The company’s approximately 2,700 painters went 100 percent overnight, sending computer appliances and ergonomic chairs to top painters to help them paint from home, Vélez. Nubank said in a position for the pandemic after reading Sequoia’s black swan memo, he added.
Despite the pandemic, Nubank adds about 40,000 consumers a day, Vélez said.
Profitability remains a brand that weighs even on giant fintechs that climb giant rounds to ever-higher valuations.
Advanced fintechs earned huge sums of cash in 2020, with American neobank Chime and European payment company Klarna for mega-agreements.
Velez said Nubank had positive money and that his income increased as losses decreased.
In its first-half monetary statements, the company said its net loss fell by 32% since the first part of 2019, while revenue doubled.
“We are not profitable, but we are positive for the flow of money,” Vélez said. “It is not a challenge for us, there is not so much funding available in Brazil, so we have never afforded to expand at all costs. . “
Mexico is now a major market for Nubank.
Like Brazil, the Mexican population is young, does not have enough banking services and the sector is in a position to suffer disruption.

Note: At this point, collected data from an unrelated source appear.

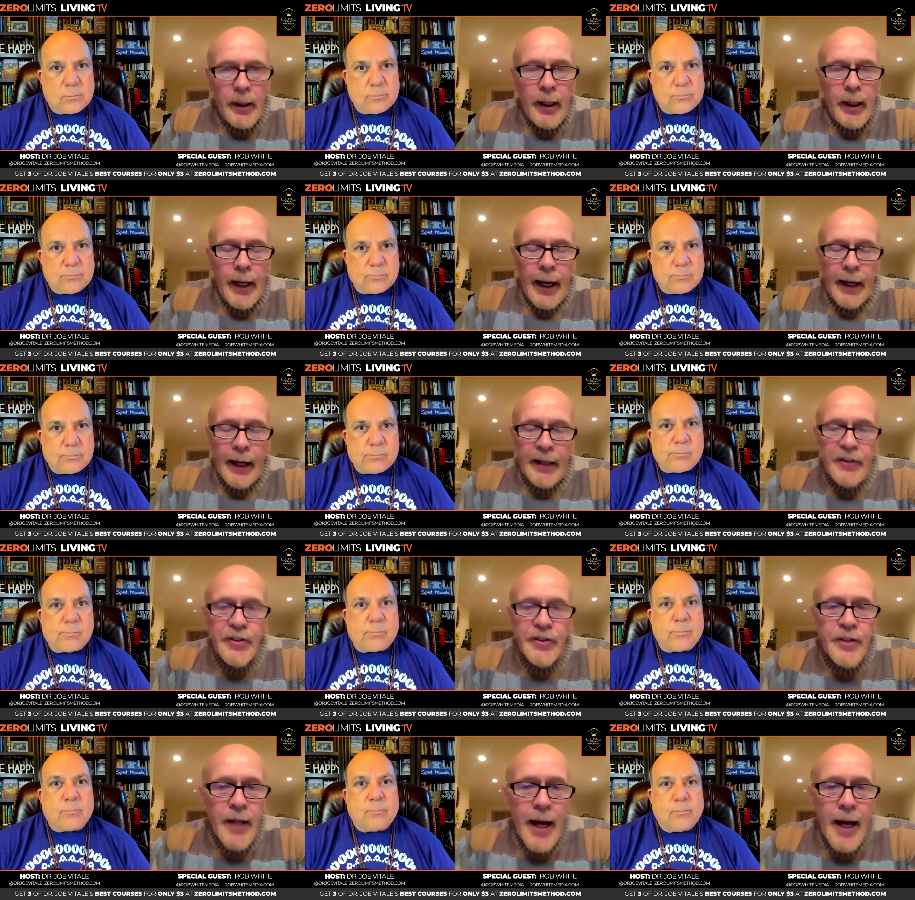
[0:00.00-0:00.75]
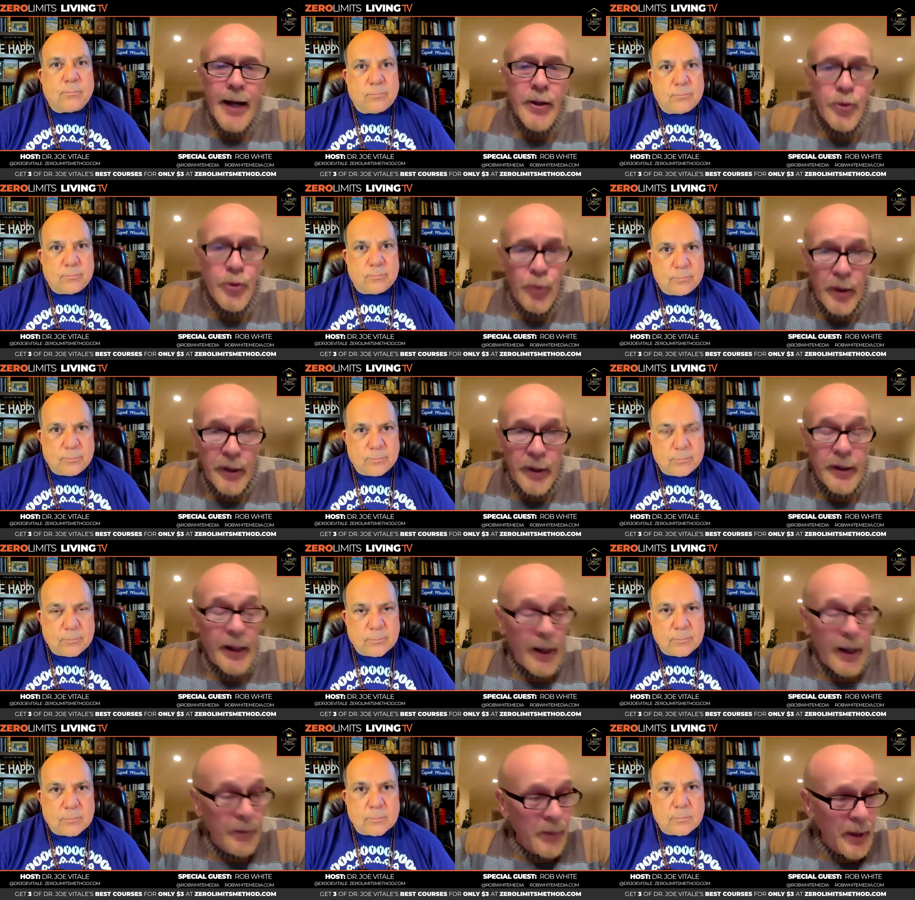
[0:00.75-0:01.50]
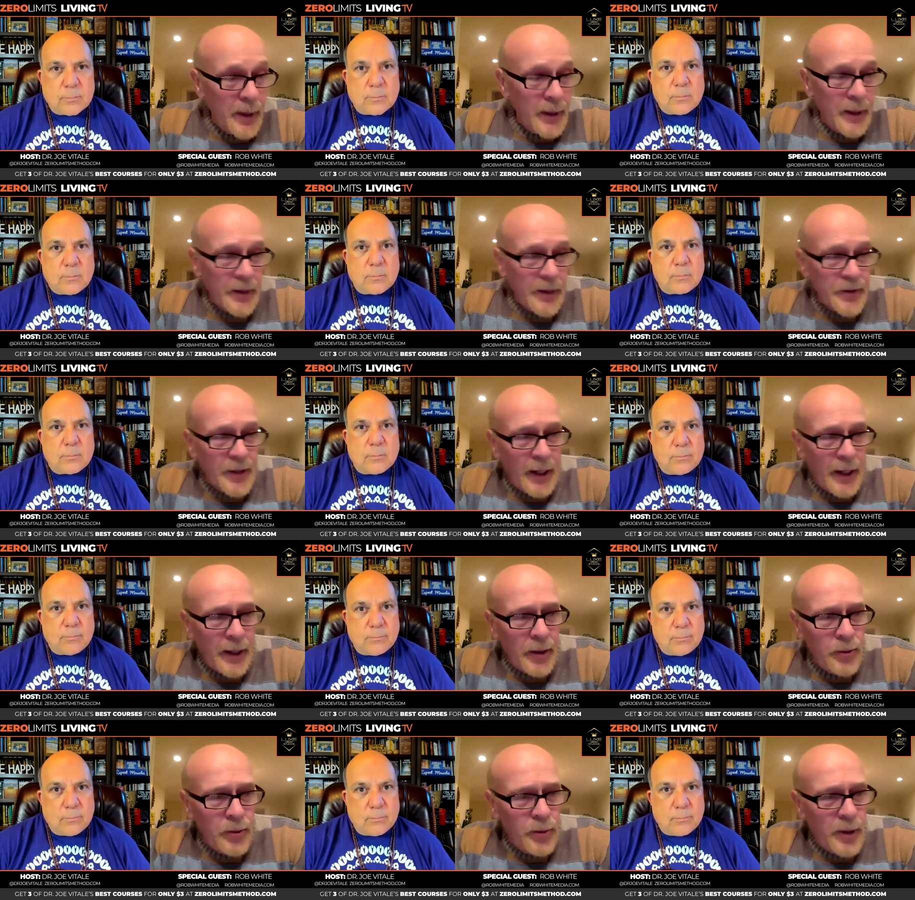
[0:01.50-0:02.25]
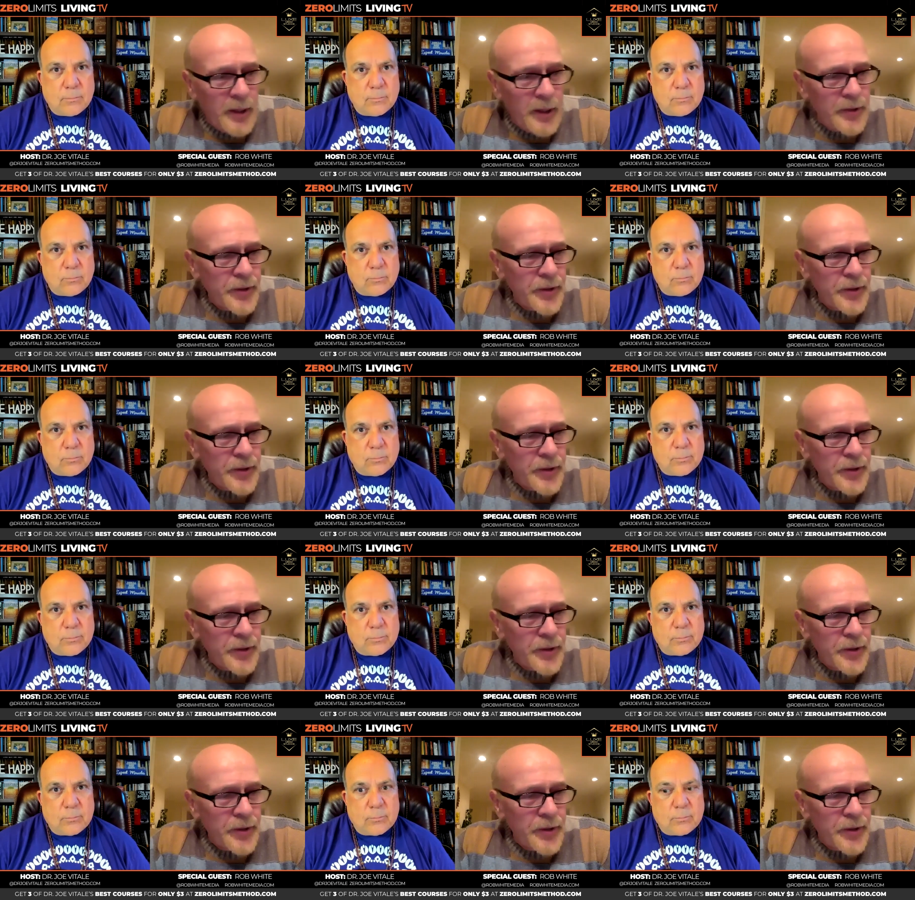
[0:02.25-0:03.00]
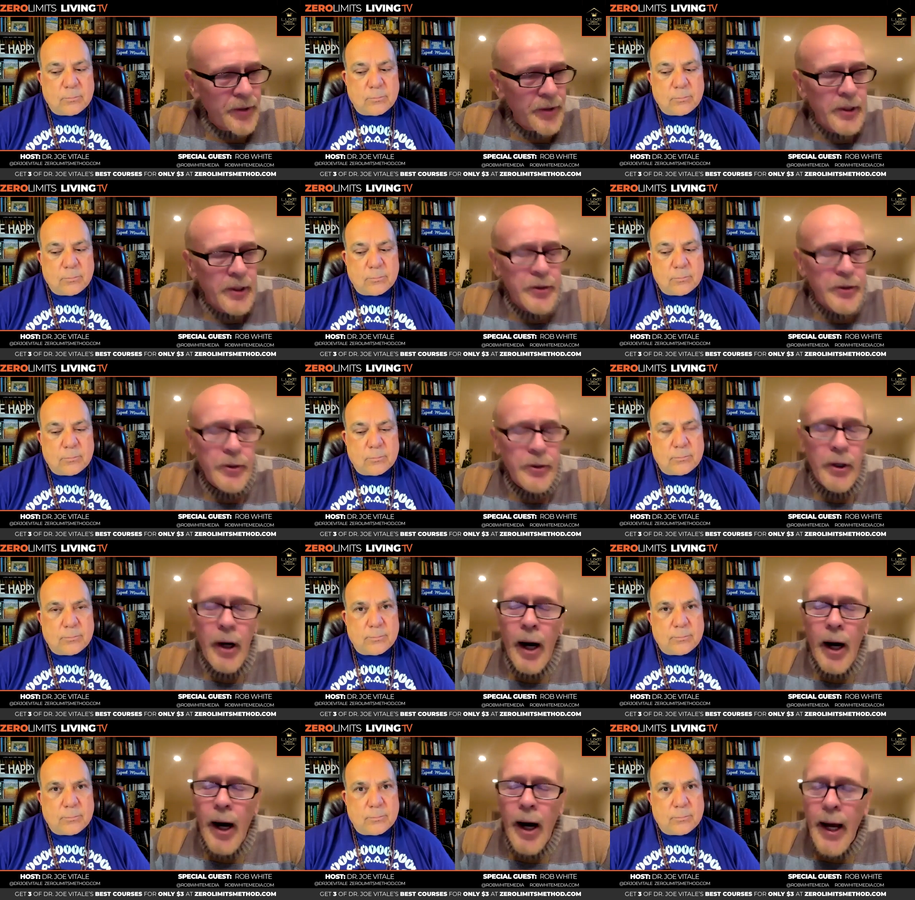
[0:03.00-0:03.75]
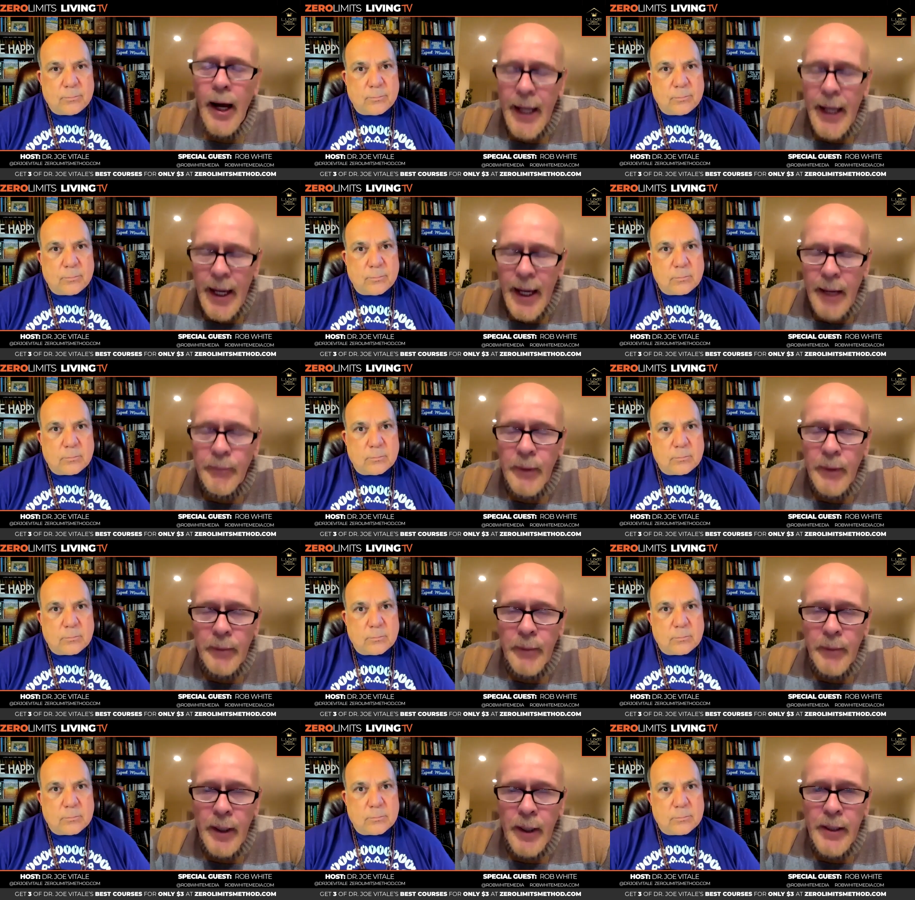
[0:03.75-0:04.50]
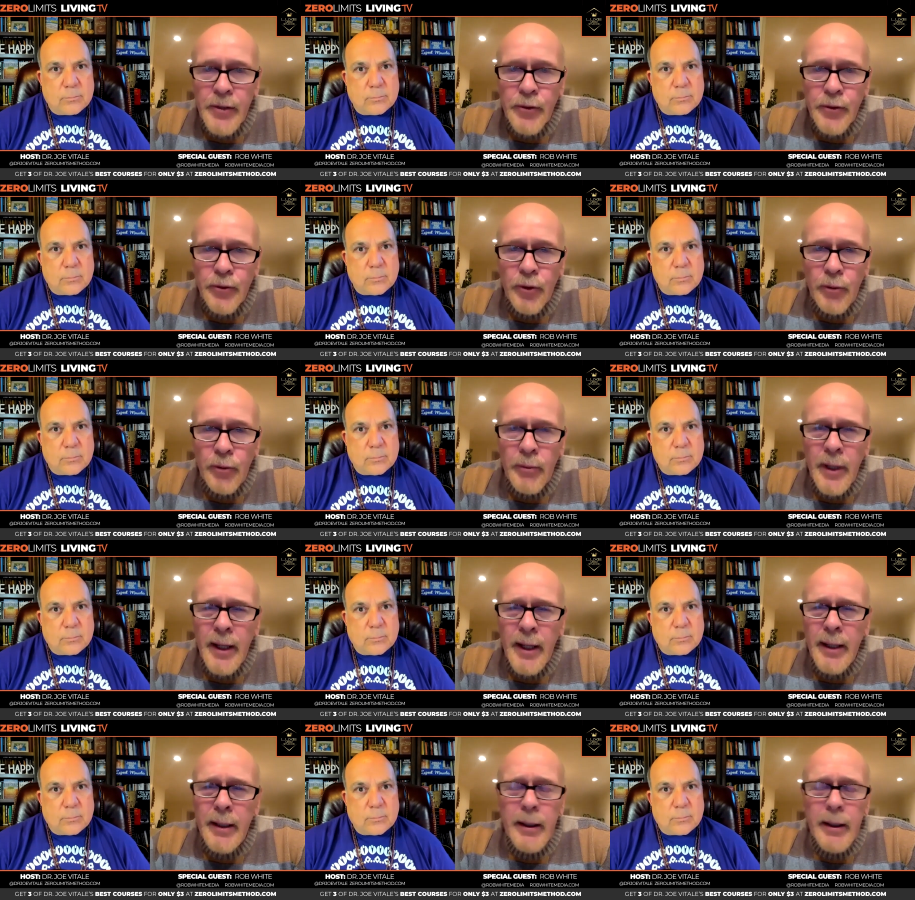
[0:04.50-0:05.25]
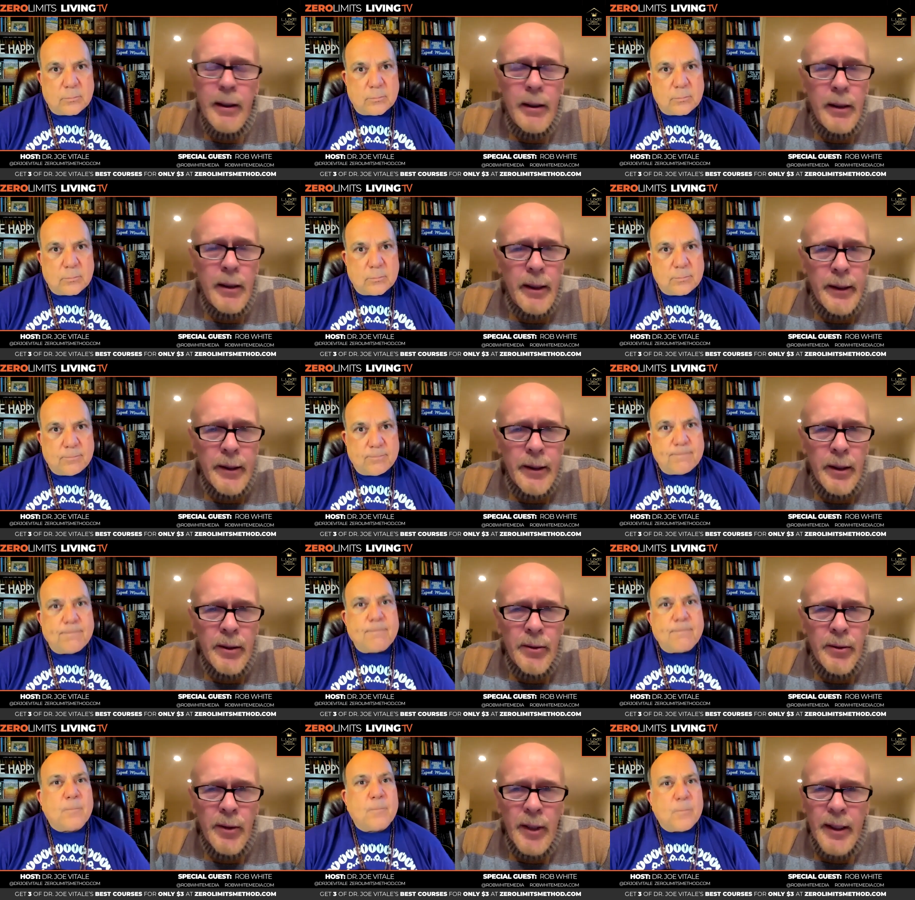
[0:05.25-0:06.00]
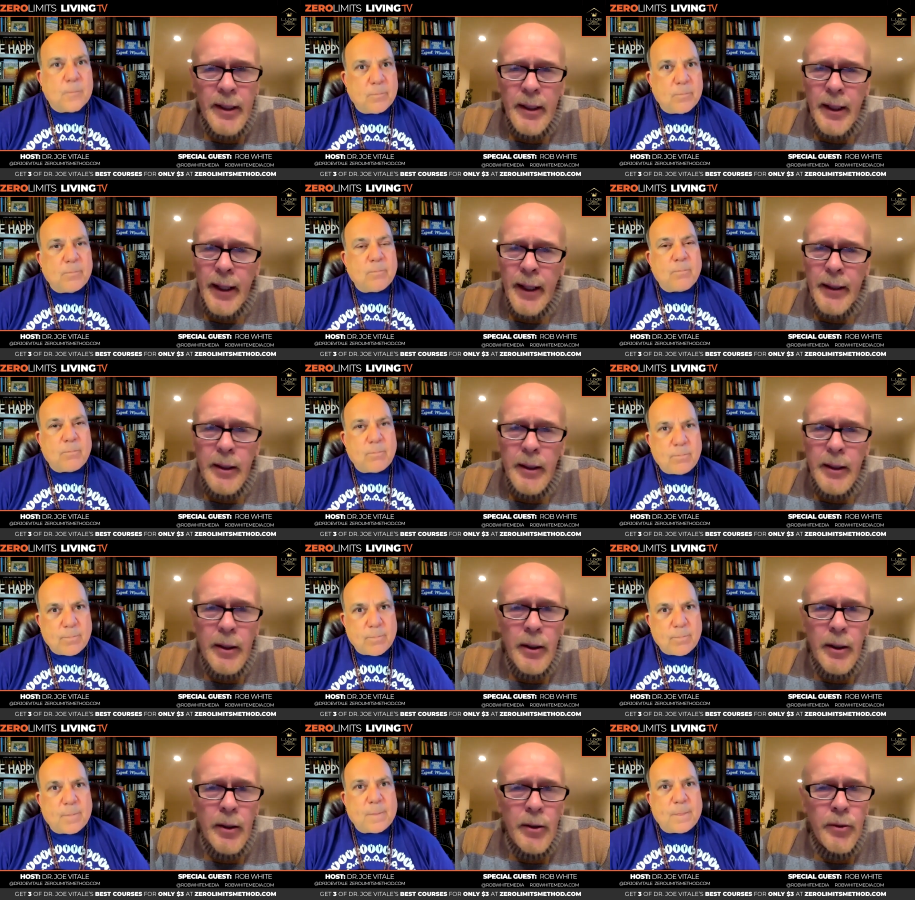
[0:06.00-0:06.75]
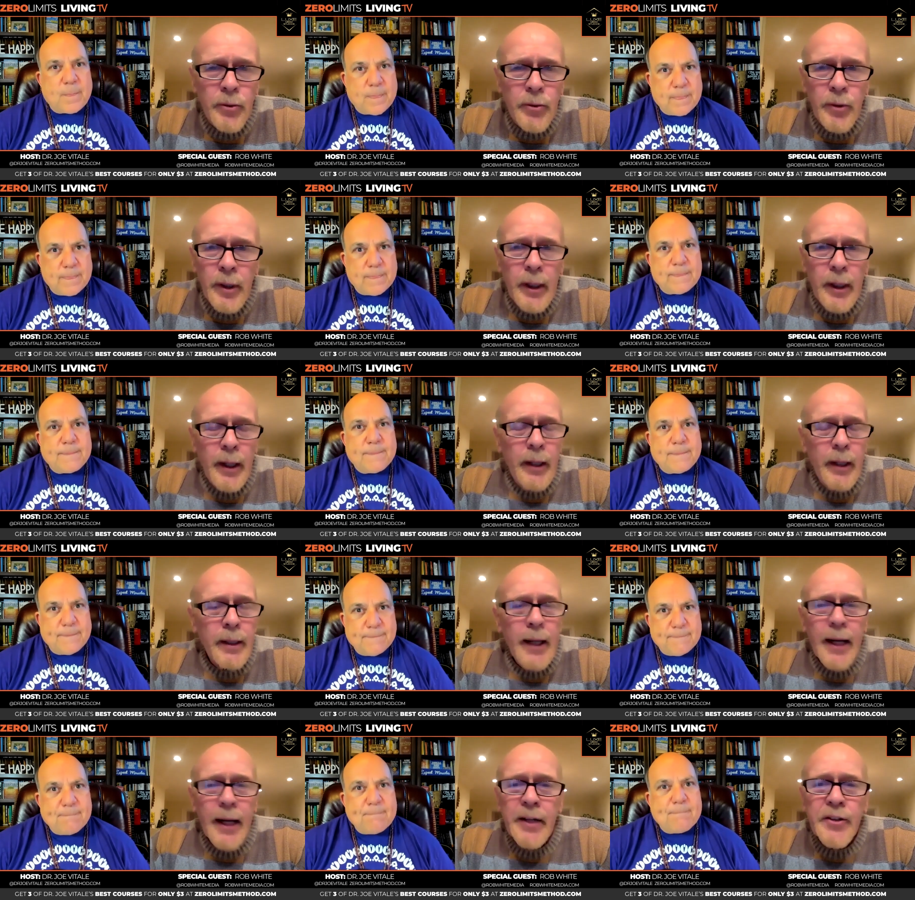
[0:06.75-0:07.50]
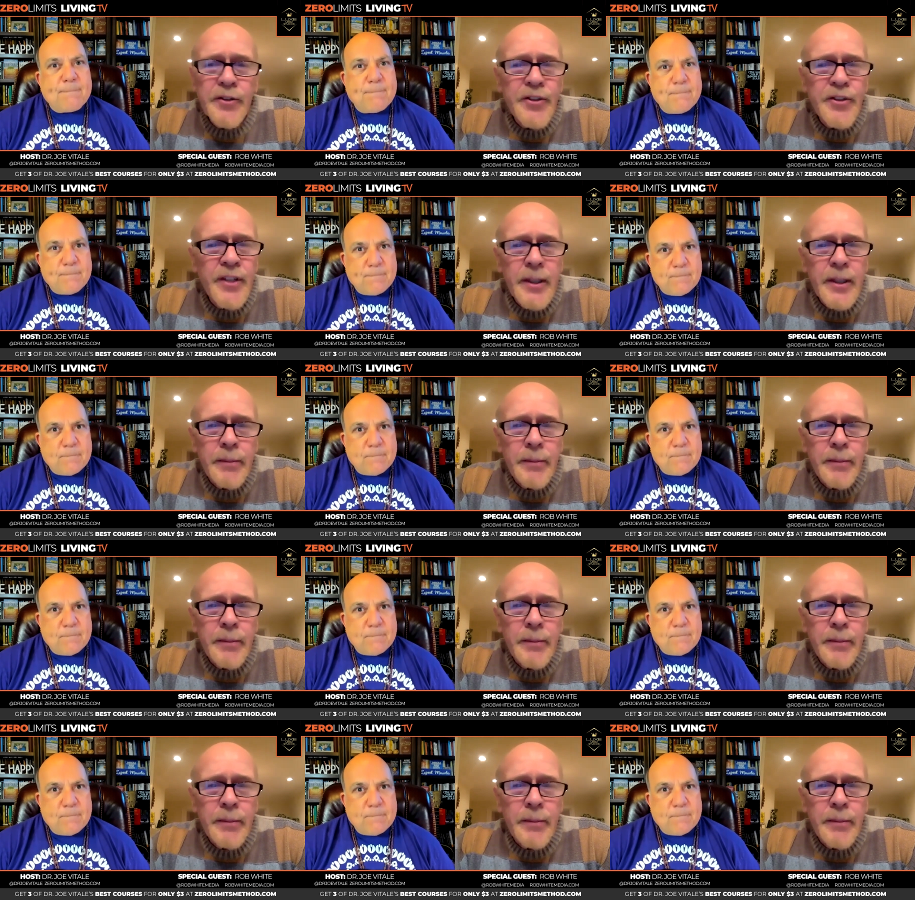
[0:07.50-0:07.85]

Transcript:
Speaker 1: And it mm. starts with, and I mean this, and I don't want to sound like a school teacher. I am the maestro. My God, don't let that go. That is it,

“We have a strategy to focus on deepening, so for now we’re complete with Brazil and Mexico,” Vélez said. Despite “many returns” from investors, Vélez says fintech generate money and that his investment in Mexico Expansion is fully funded. Nubank said that while the market is fashionable for fintech, additional investments “are not something we’re ahead of right now. “
Beyond credit, investment and lending, Vélez is encouraged by the expansion of Nubank’s enterprise banking product, which he says is a great opportunity in Brazil, as SMEs and marketers are a giant component of the country’s workforce.